The Ninth Circuit held last fall – in United States v. Howard, 429 F.3d 843 (9th Cir. 2005) – that courts could not shackle defendants during non-jury court proceedings without some justification, at least of a general sort. See Howard, 429 F.3d at 851 (leaving open the question of whether there must be a defendant-specific justification). All the opinion actually requires is that the government and/or the Marshal’s office make some record of justification, see id. at 846, 851, but the government has petitioned for rehearing nonetheless. The Ninth Circuit has ordered a response, and as I have worked on the response, I’ve pondered: "Why are we doing this?" Of course, I mean "we" in the more generalized sense of our judicial system, for I doubt defense attorneys desire such generalized shackling of their clients.

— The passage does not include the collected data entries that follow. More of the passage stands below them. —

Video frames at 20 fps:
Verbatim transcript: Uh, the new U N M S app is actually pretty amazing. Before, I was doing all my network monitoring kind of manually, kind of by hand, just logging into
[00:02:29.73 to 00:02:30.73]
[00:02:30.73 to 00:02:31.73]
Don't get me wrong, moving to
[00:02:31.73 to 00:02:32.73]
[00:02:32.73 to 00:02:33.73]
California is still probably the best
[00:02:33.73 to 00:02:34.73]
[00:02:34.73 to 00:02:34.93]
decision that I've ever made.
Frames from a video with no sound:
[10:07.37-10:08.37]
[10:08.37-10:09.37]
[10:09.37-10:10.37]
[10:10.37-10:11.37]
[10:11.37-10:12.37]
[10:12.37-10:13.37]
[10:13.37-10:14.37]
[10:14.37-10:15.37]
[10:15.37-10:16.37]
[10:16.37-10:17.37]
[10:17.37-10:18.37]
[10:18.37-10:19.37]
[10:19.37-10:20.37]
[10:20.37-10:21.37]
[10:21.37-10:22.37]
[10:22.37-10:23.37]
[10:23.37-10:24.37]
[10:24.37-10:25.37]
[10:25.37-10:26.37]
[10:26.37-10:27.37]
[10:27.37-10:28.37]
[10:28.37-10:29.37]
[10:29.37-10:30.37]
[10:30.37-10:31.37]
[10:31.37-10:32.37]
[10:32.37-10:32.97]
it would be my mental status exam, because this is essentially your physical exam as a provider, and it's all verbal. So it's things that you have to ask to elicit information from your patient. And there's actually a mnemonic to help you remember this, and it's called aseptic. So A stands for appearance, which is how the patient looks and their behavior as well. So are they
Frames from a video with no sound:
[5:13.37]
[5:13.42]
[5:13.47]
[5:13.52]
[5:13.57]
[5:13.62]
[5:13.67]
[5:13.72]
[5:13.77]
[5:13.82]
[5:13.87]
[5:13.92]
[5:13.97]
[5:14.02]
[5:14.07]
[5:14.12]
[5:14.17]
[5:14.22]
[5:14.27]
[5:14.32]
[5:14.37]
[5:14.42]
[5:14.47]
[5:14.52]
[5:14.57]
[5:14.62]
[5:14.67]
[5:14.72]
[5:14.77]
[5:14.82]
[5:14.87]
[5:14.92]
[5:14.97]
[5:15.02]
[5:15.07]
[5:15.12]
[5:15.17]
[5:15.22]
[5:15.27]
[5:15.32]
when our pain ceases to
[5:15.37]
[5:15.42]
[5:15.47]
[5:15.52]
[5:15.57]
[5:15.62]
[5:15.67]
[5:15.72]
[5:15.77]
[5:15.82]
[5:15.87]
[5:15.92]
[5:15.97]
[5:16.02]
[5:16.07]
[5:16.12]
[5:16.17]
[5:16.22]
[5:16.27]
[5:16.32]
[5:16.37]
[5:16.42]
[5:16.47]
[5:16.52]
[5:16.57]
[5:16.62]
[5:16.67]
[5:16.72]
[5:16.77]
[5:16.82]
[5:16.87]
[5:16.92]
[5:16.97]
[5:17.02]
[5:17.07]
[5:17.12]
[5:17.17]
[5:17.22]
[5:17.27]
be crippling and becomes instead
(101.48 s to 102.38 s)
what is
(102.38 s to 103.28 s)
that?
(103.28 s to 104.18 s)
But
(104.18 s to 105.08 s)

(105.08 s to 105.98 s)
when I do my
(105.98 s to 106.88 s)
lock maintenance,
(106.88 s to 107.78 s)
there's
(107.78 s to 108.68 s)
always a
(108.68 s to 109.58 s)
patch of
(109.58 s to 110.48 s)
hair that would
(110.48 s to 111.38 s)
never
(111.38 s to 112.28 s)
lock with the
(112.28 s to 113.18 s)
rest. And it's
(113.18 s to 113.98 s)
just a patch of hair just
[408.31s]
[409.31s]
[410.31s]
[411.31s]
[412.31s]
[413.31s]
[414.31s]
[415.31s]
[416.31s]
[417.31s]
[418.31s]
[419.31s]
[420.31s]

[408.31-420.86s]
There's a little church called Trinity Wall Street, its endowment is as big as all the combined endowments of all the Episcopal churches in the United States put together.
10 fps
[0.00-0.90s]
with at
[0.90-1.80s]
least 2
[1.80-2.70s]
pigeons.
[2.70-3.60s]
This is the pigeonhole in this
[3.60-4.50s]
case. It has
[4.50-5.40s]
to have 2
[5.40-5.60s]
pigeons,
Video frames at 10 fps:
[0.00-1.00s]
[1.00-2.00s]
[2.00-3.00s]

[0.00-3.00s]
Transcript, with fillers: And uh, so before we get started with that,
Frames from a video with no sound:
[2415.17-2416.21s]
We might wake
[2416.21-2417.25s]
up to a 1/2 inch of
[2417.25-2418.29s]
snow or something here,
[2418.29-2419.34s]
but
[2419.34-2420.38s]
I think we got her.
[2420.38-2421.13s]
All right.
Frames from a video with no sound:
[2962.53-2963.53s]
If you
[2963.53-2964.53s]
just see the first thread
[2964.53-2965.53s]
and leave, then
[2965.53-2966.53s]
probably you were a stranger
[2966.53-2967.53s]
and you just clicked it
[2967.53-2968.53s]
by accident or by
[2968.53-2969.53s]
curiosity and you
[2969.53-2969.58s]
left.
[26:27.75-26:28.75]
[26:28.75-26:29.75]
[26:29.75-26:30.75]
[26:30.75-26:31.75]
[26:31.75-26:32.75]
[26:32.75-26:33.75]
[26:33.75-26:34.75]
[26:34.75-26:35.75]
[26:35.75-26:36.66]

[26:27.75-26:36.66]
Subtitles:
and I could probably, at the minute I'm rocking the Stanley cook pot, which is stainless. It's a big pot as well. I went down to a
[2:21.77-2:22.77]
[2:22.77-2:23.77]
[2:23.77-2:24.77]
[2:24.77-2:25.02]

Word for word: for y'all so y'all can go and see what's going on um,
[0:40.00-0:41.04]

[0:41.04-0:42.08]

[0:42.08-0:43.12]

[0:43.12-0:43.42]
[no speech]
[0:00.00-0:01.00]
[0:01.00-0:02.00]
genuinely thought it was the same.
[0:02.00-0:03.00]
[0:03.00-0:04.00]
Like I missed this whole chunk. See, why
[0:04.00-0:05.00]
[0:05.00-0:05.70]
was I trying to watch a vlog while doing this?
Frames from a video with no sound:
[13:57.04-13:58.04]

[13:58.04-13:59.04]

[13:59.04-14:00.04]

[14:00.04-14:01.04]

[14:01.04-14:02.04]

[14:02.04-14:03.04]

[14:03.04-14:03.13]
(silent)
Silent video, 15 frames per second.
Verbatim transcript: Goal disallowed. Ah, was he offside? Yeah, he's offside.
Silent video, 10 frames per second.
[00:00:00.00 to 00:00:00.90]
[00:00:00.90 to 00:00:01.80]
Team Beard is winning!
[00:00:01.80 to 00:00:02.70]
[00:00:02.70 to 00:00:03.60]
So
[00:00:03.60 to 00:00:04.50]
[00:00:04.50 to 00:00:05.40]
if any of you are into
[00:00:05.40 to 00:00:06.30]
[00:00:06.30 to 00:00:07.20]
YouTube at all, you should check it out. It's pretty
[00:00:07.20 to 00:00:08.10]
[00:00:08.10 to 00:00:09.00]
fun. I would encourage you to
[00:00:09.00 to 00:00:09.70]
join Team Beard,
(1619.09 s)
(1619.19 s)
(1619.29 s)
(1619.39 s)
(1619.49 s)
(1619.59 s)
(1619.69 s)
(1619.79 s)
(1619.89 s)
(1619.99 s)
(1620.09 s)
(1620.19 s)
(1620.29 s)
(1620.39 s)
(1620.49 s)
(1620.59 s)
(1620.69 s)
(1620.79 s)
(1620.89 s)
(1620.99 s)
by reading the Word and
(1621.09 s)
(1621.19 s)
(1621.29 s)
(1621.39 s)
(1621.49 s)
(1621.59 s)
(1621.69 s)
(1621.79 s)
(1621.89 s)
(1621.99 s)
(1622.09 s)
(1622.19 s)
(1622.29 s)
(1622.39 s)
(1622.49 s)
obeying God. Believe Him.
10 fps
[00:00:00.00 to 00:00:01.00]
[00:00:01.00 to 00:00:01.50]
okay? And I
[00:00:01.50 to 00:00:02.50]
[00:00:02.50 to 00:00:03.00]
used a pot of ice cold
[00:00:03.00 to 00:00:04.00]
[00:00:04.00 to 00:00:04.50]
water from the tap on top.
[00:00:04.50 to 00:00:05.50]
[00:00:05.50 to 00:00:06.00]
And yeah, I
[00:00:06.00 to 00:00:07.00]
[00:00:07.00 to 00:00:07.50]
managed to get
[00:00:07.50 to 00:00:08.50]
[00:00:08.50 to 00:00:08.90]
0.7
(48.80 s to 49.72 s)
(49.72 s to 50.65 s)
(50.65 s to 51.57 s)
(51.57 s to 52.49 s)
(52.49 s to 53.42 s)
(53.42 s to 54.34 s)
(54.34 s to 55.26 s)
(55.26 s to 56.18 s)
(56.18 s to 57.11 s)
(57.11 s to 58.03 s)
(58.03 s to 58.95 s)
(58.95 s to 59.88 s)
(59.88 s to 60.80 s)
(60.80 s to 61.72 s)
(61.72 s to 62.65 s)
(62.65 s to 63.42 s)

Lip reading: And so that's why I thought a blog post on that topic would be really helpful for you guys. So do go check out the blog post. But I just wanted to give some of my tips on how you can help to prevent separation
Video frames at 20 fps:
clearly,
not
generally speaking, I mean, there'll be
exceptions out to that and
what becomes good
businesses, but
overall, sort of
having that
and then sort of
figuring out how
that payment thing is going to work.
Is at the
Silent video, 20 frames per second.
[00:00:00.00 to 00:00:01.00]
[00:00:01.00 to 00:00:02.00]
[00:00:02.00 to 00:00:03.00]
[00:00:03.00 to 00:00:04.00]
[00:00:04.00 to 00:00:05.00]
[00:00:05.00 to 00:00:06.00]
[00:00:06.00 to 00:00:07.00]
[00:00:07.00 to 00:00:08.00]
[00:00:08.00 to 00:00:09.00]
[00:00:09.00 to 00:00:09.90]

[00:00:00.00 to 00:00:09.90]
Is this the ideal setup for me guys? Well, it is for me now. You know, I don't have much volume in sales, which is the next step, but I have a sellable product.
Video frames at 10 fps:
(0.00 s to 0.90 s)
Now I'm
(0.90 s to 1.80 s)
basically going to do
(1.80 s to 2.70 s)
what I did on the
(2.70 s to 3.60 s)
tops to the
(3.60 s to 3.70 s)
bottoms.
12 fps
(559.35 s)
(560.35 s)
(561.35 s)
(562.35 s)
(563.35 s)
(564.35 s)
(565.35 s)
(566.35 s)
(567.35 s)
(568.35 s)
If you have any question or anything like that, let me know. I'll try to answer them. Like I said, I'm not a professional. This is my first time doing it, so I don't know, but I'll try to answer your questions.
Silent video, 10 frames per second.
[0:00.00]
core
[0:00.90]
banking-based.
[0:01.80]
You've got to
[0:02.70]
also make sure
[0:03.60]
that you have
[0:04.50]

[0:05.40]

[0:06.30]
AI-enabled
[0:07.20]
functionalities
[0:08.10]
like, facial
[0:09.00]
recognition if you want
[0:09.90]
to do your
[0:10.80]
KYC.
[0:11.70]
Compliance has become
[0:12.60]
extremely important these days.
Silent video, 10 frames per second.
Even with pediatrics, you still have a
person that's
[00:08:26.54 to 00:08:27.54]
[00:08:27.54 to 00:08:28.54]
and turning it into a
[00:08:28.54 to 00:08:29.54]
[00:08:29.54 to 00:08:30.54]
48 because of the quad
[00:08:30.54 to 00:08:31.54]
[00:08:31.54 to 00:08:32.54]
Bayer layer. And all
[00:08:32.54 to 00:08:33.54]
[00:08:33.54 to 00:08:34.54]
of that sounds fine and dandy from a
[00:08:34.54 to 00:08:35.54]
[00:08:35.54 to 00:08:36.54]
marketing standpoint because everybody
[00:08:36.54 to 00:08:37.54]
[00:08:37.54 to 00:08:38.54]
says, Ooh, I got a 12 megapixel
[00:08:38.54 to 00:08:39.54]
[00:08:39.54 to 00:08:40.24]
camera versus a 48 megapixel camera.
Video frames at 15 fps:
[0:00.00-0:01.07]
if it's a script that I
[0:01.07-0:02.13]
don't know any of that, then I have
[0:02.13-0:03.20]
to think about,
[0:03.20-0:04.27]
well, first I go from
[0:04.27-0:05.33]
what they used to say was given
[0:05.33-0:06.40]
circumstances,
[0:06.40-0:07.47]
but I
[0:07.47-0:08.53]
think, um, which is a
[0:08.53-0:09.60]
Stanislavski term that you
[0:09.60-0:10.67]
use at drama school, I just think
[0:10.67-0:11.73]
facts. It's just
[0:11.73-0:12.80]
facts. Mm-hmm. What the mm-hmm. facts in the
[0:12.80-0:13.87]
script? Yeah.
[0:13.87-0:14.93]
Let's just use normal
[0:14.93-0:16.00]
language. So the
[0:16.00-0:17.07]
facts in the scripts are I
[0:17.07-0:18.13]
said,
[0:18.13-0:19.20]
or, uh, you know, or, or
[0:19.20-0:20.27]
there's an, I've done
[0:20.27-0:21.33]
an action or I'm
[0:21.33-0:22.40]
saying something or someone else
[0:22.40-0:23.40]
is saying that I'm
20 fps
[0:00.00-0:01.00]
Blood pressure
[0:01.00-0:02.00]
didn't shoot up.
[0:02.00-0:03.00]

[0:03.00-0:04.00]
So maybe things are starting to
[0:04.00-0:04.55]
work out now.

The Ninth Circuit should not – and hopefully will not – vacate the panel opinion in Howard, but the question of what to do will remain either way. If the panel opinion stands, there will be efforts by marshals’ offices – and prosecutors who may feel bound to "represent" the marshals’ offices – to make a record that justifies shackling even under Howard, and district courts will have to decide how to exercise their judgment under Howard. If the panel opinion does not stand, it will simply leave discretion in the district courts, for the Ninth Circuit will certainly not require shackling. So I offer some thoughts not on whether we – again, meaning the system as a whole – can shackle defendants, but whether we should.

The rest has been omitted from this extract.